Data for analysis below:

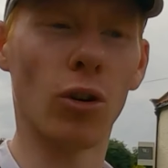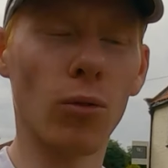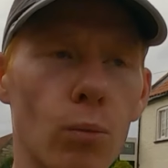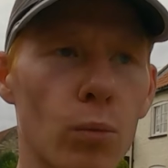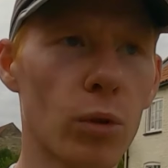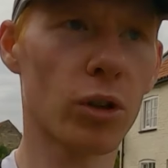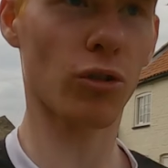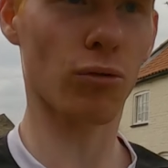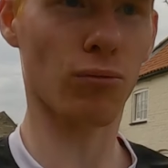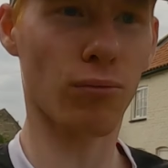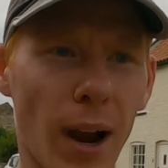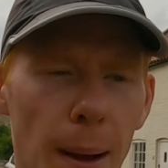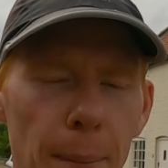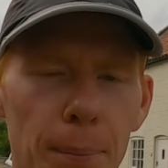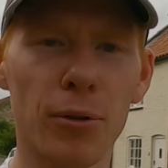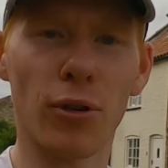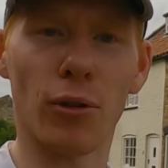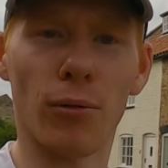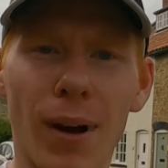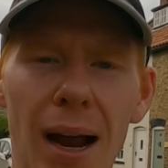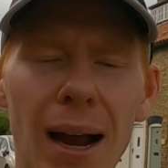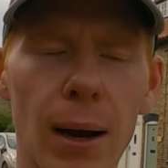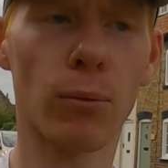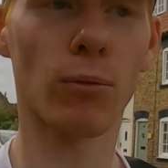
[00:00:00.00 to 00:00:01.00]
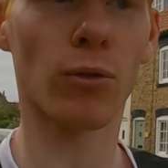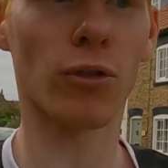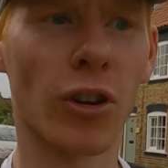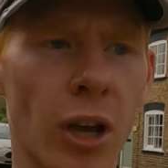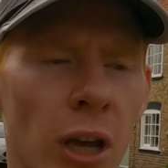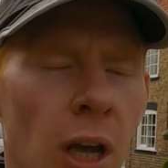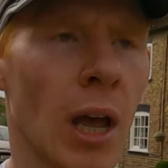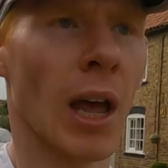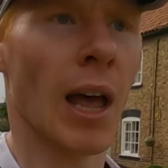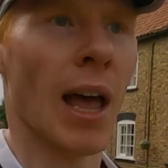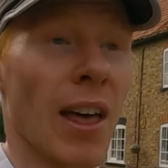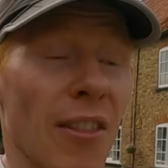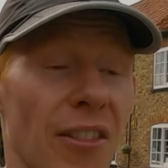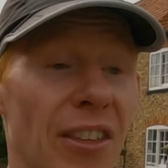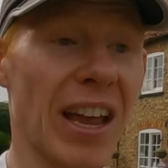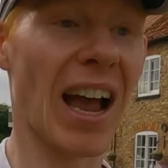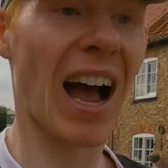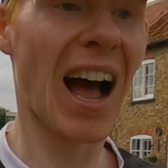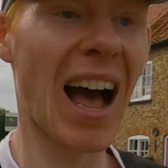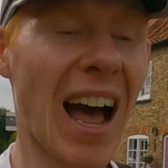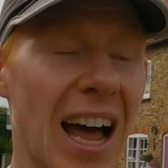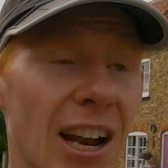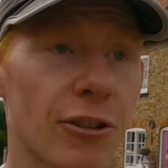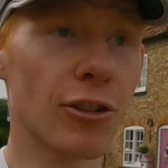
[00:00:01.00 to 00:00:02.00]
tongue which wraps around
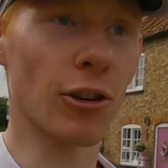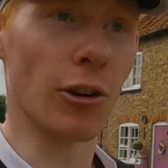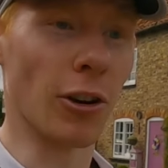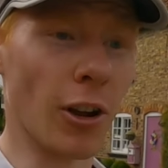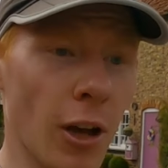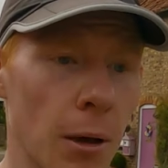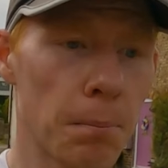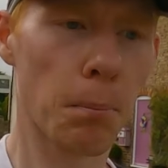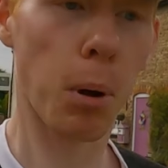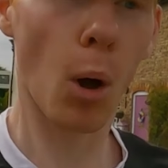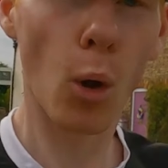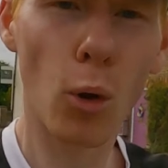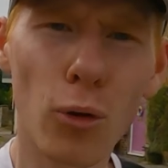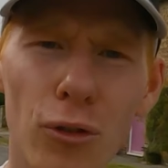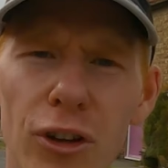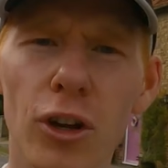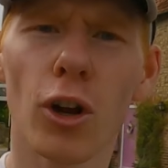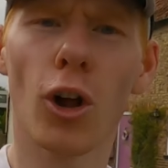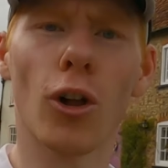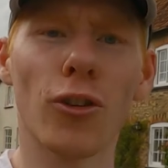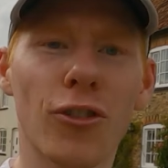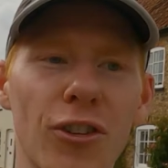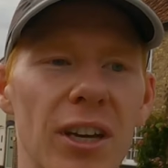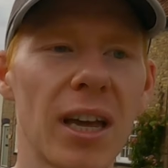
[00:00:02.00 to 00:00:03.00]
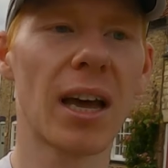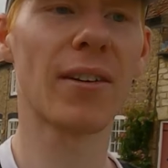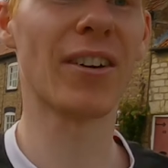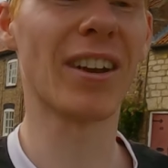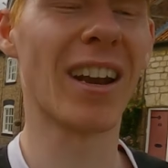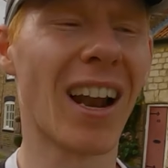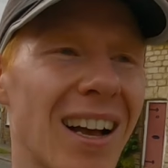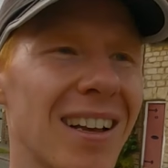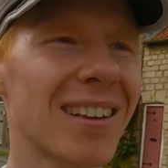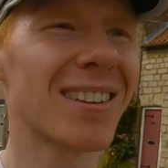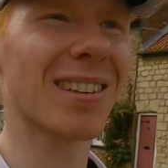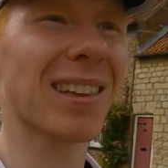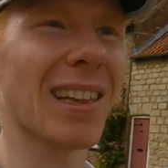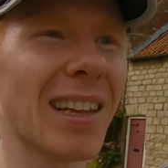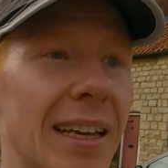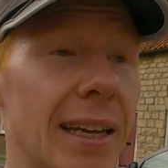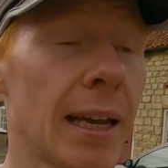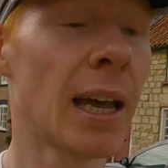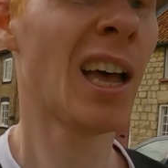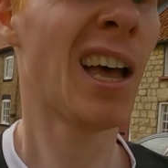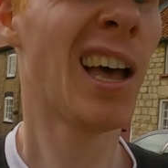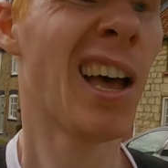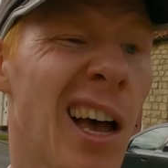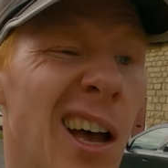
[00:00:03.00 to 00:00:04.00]
the arch and pulls it all together
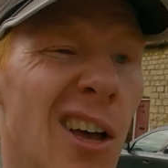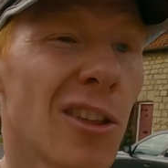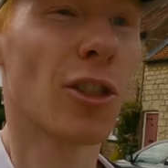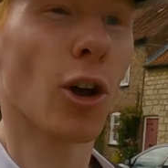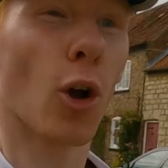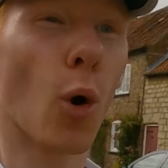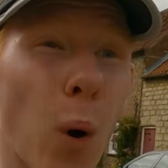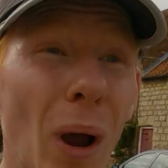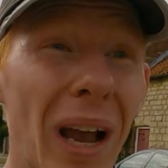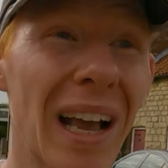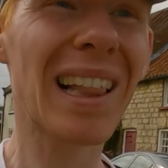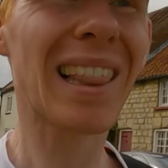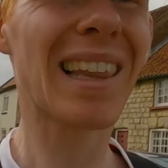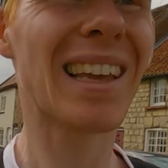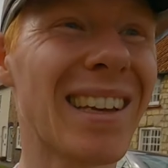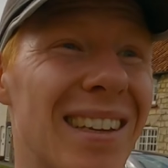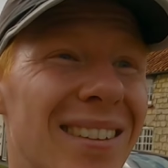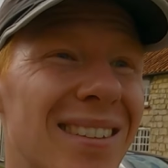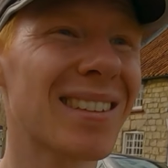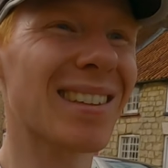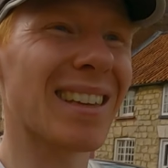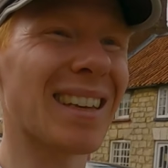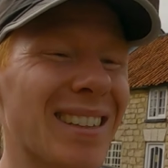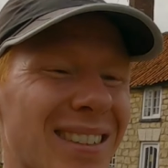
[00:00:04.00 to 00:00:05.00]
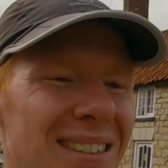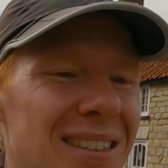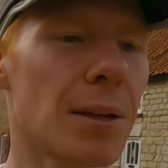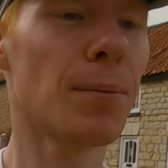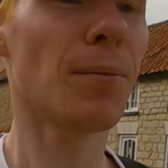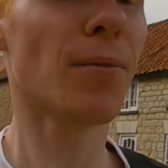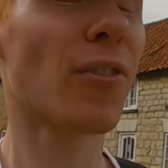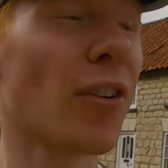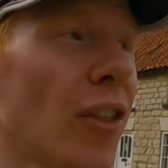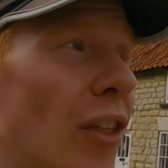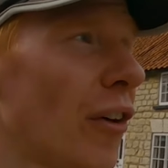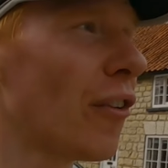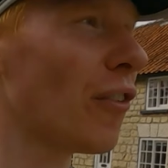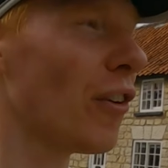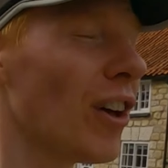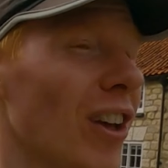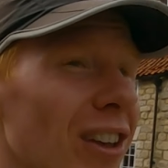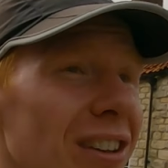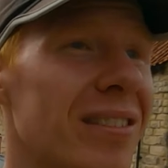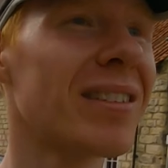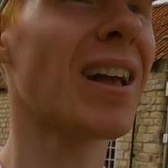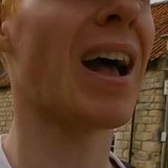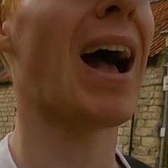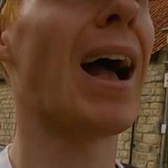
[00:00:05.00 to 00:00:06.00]
nicely. The quick lace system, for the
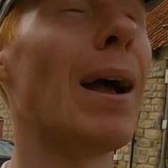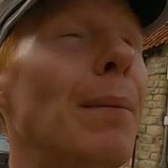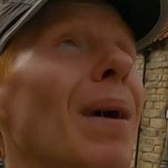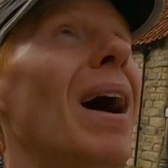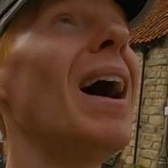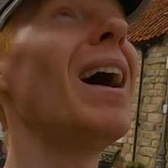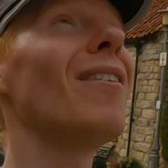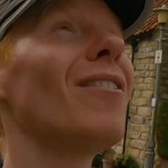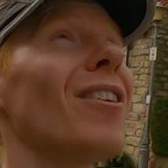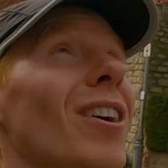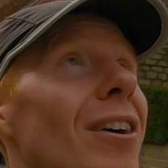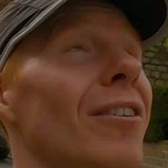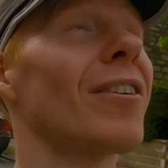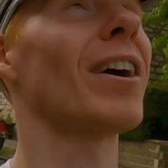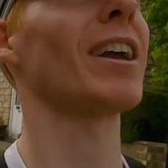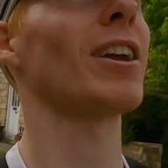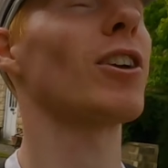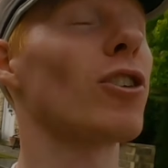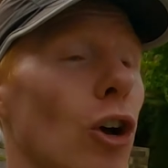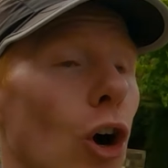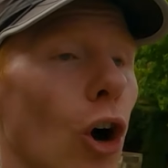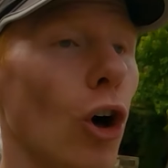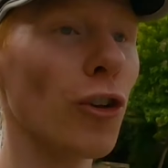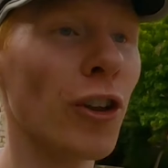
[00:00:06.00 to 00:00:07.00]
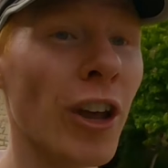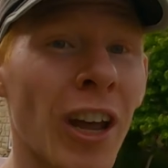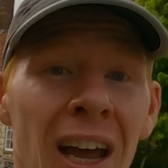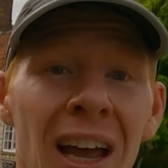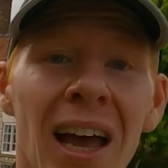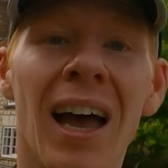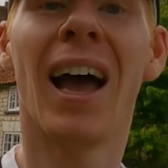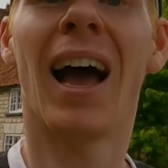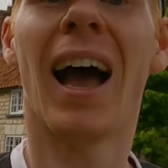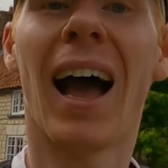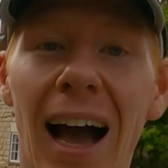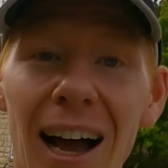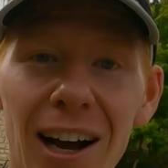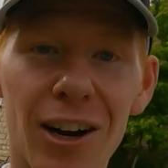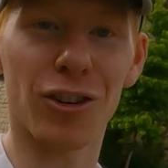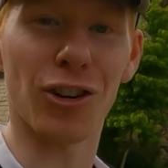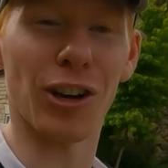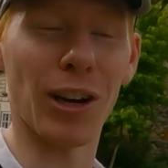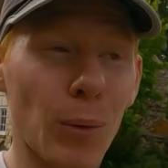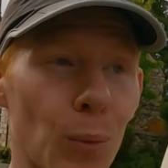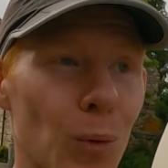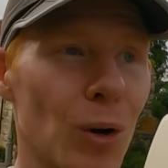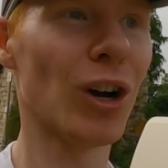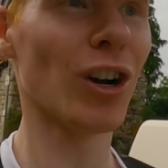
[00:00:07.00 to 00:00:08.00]
first time ever, thank God,
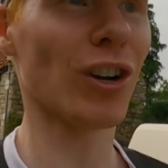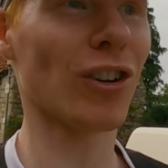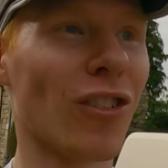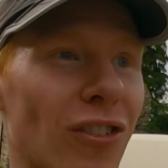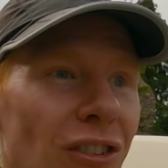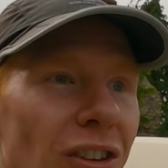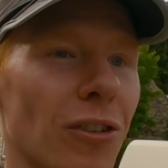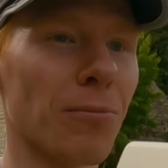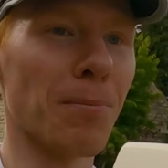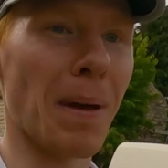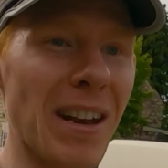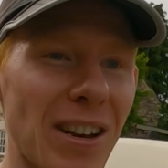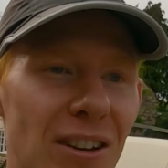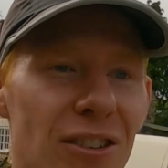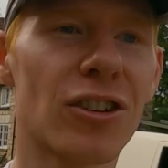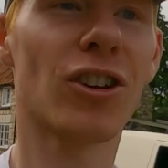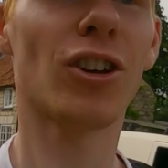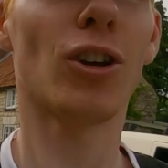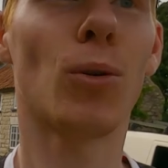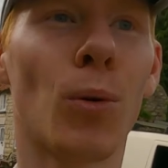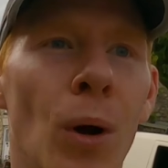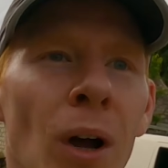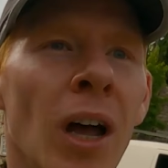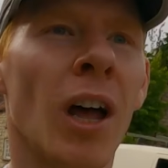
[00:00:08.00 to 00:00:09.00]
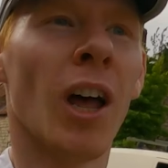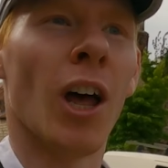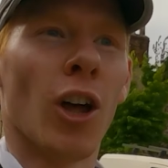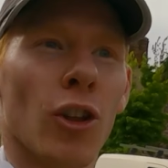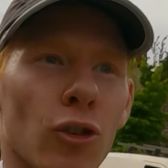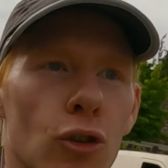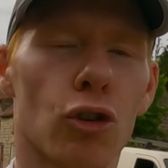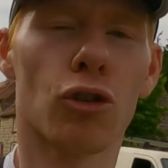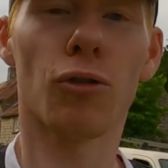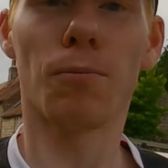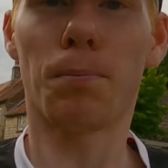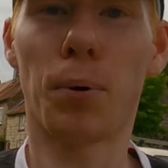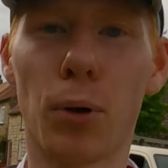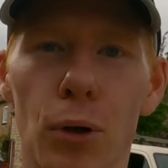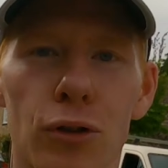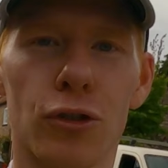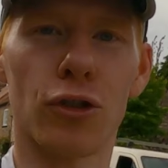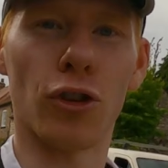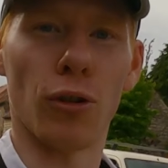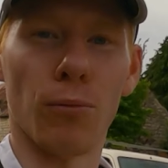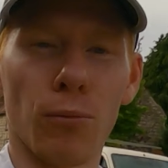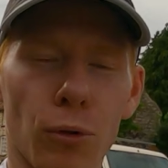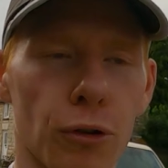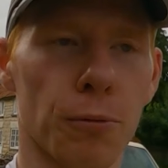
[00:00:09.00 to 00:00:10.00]
actually works as it's meant to. Doesn't
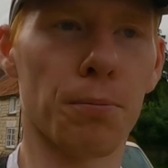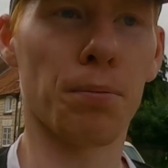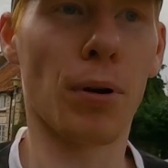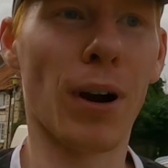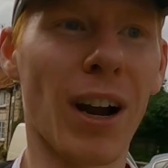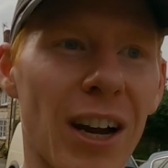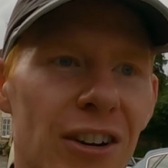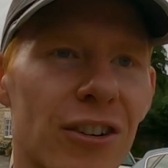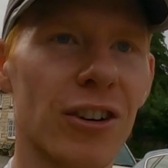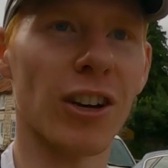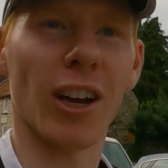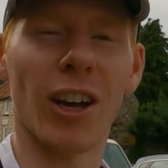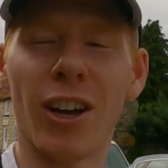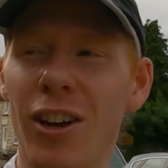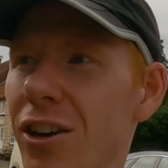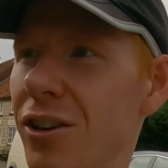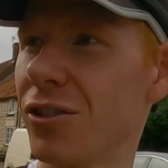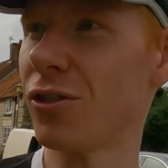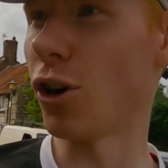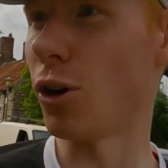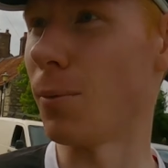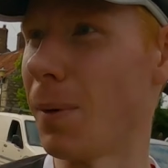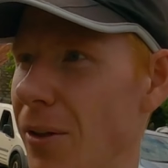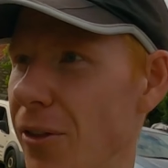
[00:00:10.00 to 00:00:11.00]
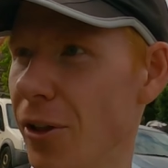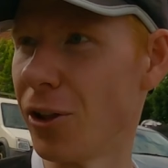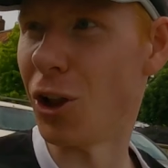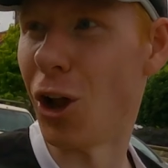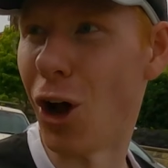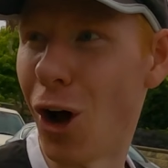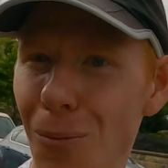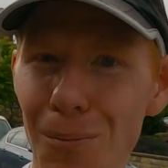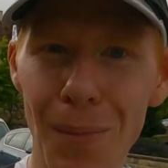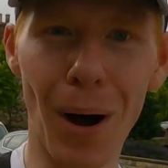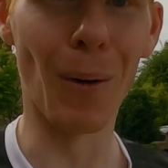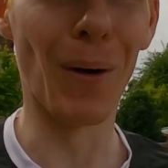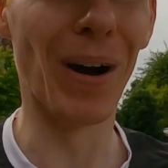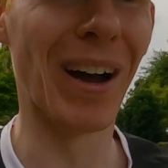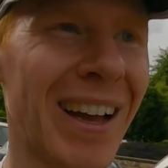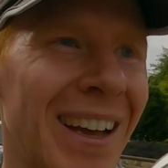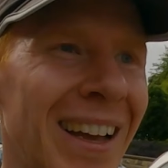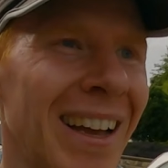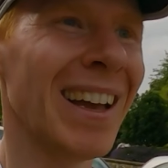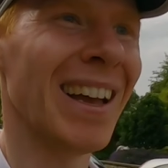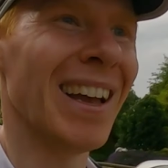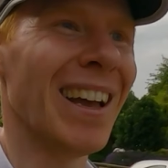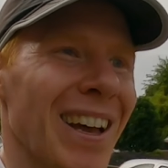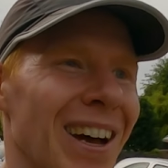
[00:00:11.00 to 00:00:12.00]
put too much pressure, sorry about the lawnmower,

End of Data for analysis.

Task item:
A word-for-word copy of the records is required. Leave out every picture.

Answer area:
[00:00:00.00 to 00:00:01.00]
[00:00:01.00 to 00:00:02.00]
tongue which wraps around
[00:00:02.00 to 00:00:03.00]
[00:00:03.00 to 00:00:04.00]
the arch and pulls it all together
[00:00:04.00 to 00:00:05.00]
[00:00:05.00 to 00:00:06.00]
nicely. The quick lace system, for the
[00:00:06.00 to 00:00:07.00]
[00:00:07.00 to 00:00:08.00]
first time ever, thank God,
[00:00:08.00 to 00:00:09.00]
[00:00:09.00 to 00:00:10.00]
actually works as it's meant to. Doesn't
[00:00:10.00 to 00:00:11.00]
[00:00:11.00 to 00:00:12.00]
put too much pressure, sorry about the lawnmower,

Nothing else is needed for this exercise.